As personagens reais costumam sê-lo mesmo, como essas que vocês mencionaram, Walker, Shakur, William Bonner e, de maneira geral, essas personagens estão nas crônicas, um gênero que nos permite um diálogo muito intenso com o agora e com o real. Existem outras personagens que não são reais, no sentido de existirem como individualidades-base na vida real, estas são arquétipos, fusão de várias coisas, pessoas, características, situações, são personas construídas para dizer o que quero. Tenho muito controle das minhas personagens (não sei se com os romances será assim) e isso é importante pra mim, são minhas criaturas, eu decido pra onde elas vão e como. Certa feita disse isso numa conversa literária e um crítico de literatura e um escritor presentes riram muito e trocaram olhares como a dizer: “coitadinha, ela ainda vai amadurecer e entender que um autor não tem controle das personagens”. E eu pensava: pode ser que eu mude de ideia, mas, por enquanto, acho que essa máxima, dita por muita gente que não tem experiência de escrita, não passa de um clichê. Respeito muito minha própria experiência e, nesta, minhas personagens são minhas criaturas e eu mantenho o controle, sob pena de ao perdê-lo fazer uma literatura que não gosto de ler, ou seja, uma literatura que se preocupa tanto com efeitos especiais e desfechos mirabolantes que perde a atenção necessária aos detalhes e às costuras que a construção de um processo consistente e convincente exige. Eu sou uma escritora que busca solidez, consistência, sem esquecer, contudo, que a pedra um dia foi água e a natureza das coisas permanece, mesmo quando elas mudam de forma.

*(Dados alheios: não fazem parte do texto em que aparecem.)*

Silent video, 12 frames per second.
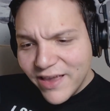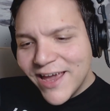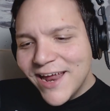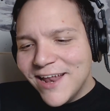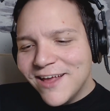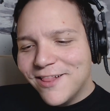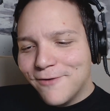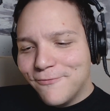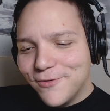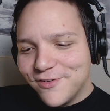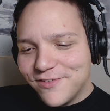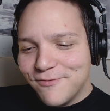Katie Love
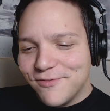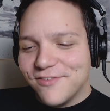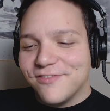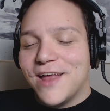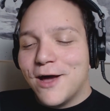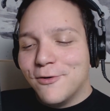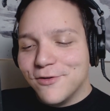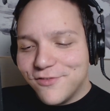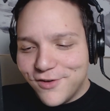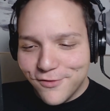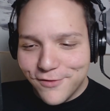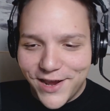47 says now
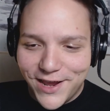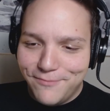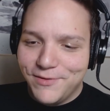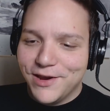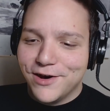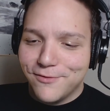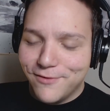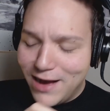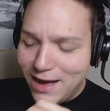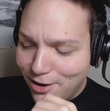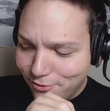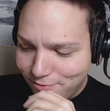it's 2 a.m. here.
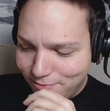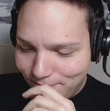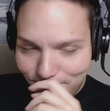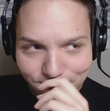Wow.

5. Como você organizou o livro Sobre-viventes! ? Poderia falar um pouco sobre a dicotomia sobrevivente x vivente, implícita no título da coletânea?

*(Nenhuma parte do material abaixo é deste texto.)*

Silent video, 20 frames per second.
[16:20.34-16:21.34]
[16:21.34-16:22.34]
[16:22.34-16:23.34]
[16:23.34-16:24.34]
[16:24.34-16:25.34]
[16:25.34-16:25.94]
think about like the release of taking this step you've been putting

Essa é a história do povo negro em diáspora, a gente sobreviveu e sobrevive às atrocidades impostas pelo racismo, pela exploração econômica e humana, mas a gente buscou e segue buscando, insistentemente, formas de afirmar nossa existência, de demarcar lugares para os viventes humanos que somos. Para existir a gente canta, dança, se alimenta junto, cuida uns dos outros, conspira, sonha, cultiva o humor, a poesia, a ironia (remédio santo para não engolir sapos); a gente afirma nossa humanidade, a despeito da ação incessante do racismo para destruí-la. O livro Sobre-viventes! Materializa esse jogo, esse caminhar no fio da navalha.